Highlights & Insights

  • Elegant bridging entity design: Obfuscating a shared reference ensures the dual-needle task is indivisible—this is the core innovation for evaluating joint reasoning.
  • Exposing the "high-score trap": Models may achieve high scores on existing benchmarks while entirely lacking causal reasoning ability.
  • Dual complementary format design: Simultaneously controls for OOD bias and knowledge leakage bias.
  • High dataset quality: Automatic and human evaluation confirms >95% valid bridging entities and 4.6+/5 factual correctness.

Limitations & Future Work

  • Videos are sourced from movie summaries (edited clips), which may not fully represent natural long videos.
  • Narrative text as auxiliary input may introduce text bias that is difficult to fully eliminate.
  • Human baseline evaluation is limited in scale (5 annotators).
  • Causal relation extraction itself relies on LLMs and may miss implicit causal chains.
  • Only a limited set of VLMs is evaluated; additional architectures (e.g., video-native models) remain to be assessed.
  • vs. VideoMME/MLVU: These benchmarks include multiple needles but the needles are only visually associated and can be understood independently—Causal2Needles requires causal joint understanding.
  • vs.
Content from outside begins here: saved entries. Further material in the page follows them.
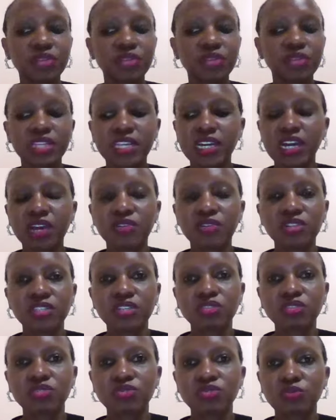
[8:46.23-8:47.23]
really
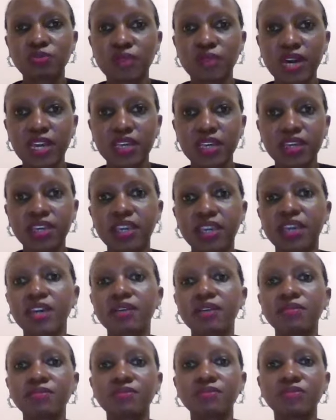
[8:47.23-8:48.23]
encourage us to buy
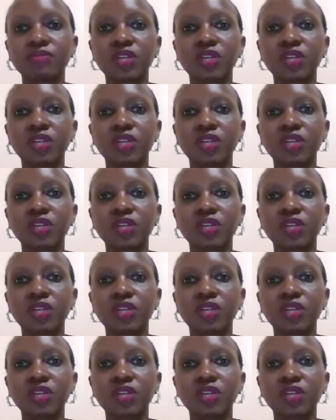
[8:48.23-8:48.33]
care.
EgoSchema: Lacks diagnostic category labels—Causal2Needles precisely isolates single-needle vs. dual-needle and causal vs. non-causal conditions.
  • Insight: "Capable of retrieval ≠ capable of reasoning"—the next frontier in long video understanding is advancing from information extraction to causal reasoning.

Rating

  • Novelty: ⭐⭐⭐⭐⭐ The bridging-entity-driven dual-needle causal reasoning design is unique among long video benchmarks.
  • Experimental Thoroughness: ⭐⭐⭐⭐ Covers 10+ models, 4 question types, forward/reverse comparison, and comprehensive quality evaluation.
  • Writing Quality: ⭐⭐⭐⭐⭐ Problem formulation is clear and motivation is well-argued.
  • Value: ⭐⭐⭐⭐⭐ Reveals fundamental weaknesses of existing VLMs in joint reasoning; highly diagnostic.